Now that the eruption of noise that drove down stock prices in the period from April 2010 into September 2010 appears to have dissipated, where do stock prices stand with respect to their underlying dividends per share today?
Would you believe it if we said "almost right back where they were in April 2010"? Back before the noise event in the market occurred?
Or better still, just shy of where they were when dividends per share were at the same level they are today back in November and December of 2005? (Is there anyone who still thinks that the general movement of stock prices over time are totally random?)

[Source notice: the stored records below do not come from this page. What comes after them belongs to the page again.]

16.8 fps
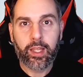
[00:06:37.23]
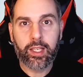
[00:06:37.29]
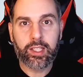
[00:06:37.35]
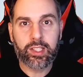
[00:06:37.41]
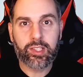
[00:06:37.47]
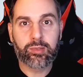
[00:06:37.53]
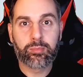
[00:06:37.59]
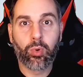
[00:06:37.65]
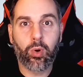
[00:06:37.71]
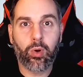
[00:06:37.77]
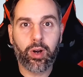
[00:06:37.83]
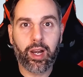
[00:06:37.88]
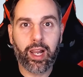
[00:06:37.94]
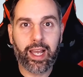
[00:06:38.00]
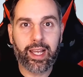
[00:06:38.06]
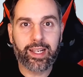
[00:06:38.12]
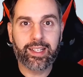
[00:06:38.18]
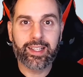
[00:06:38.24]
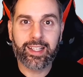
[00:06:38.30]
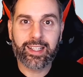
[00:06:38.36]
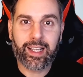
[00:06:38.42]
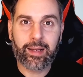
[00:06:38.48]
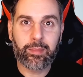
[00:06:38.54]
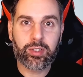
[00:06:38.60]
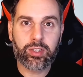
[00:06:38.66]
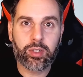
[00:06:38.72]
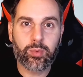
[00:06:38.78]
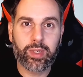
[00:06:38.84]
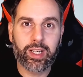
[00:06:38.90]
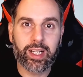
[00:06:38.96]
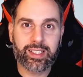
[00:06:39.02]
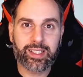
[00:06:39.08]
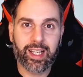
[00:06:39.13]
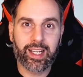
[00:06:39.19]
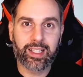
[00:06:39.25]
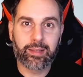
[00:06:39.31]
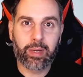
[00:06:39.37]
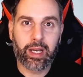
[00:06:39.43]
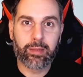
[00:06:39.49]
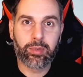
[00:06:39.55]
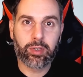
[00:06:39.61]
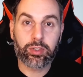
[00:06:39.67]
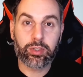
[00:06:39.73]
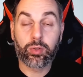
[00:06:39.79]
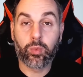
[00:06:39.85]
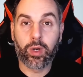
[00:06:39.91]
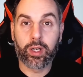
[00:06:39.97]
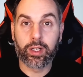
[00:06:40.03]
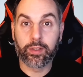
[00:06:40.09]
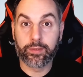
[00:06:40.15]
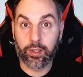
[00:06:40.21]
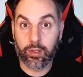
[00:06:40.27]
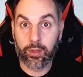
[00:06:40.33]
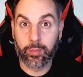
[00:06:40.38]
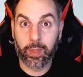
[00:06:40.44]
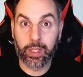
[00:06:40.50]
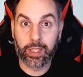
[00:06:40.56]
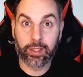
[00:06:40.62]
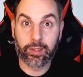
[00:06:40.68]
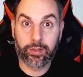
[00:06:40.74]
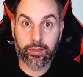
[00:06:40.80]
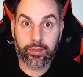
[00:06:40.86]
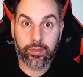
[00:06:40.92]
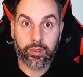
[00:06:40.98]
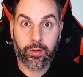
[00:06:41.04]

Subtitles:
it is more likely that Amazon will assign the buy box to one of your competitors.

But still, none of that answers a bigger problem we've been trying to solve over the past several months. In previous noise-driven events, we've been able to identify the proximate source of the noise affecting stock prices. Our best case in point is the noise event of late January 2010, when stock prices dove in response to a sudden increase in uncertainty related to Federal Reserve Chairman Ben Bernanke's re-nomination process.
Like most noise-driven events, once the noise dissipated, stock prices went back to behaving as we would expect and also to levels that we would expect.
Taking that example into account, we think we might finally have identified the source of the April-September 2010 noise event: the end of the Federal Reserve's initial quantitative easing program back in March-April 2010.
Here, the Fed's Open Market Committee confirmed the end of what's now known as QE 1.0 on 28 April 2010.
After that point in time, the change in the rate of growth of stock prices dropped far below where the changes in their underlying growth rate of dividends per share would place them.
And then, in September 2010, it became very likely again that the Federal Reserve would implement a new round of quantitative easing, commonly called "QE2" or "QE 2.0". Fed Chairman Ben Bernanke later confirmed the Fed's policy outlook on 16 October 2010, with the description of the size and scope of the new round of quantitative easing coinciding with the end of the FOMC's 2-3 November 2010 meeting.
We strongly suspect the noise in the stock market from April 2010 to September 2010 is directly related to the uncertainty investors had for the U.S. inflation rate. In fact, in many ways, the period from April through September 2010 displays a number of deflationary characteristics, which is the primary reason the Fed is initiating QE 2.0.
Without that new round of quantitative easing, it's very likely that investor perceptions of the risk of deflation would lead stock prices to underperform, much as they did during the period from April 2010 into September 2010.
The magnitude of that deflation risk upon the stock market is potentially revealed by our chart showing the change in the growth rates of both stock prices with projected trailing year dividends per share data.
The gap, shown as the blue shaded region, is given by the difference between the lower end of the red-shaded region indicating the typical range in which we would have expected to find the acceleration of stock prices given normal levels of market noise and the blue line indicating the actual trajectory of stock price accelerations.
That this period consisted of very low rates of inflation or outright deflation is confirmed by the data in the table above provided by InflationData.
We'll close by noting that the timing of the Fed's ending and restarting of its quantitative easing program with the gap we've observed is perhaps coincidental. However, we cannot as yet identify any other forces or events that would be capable of disrupting the close coupling that we've observed exists between the accelerations of dividends per share and stock share prices that may also have been at play to the degree that they were during this period of time.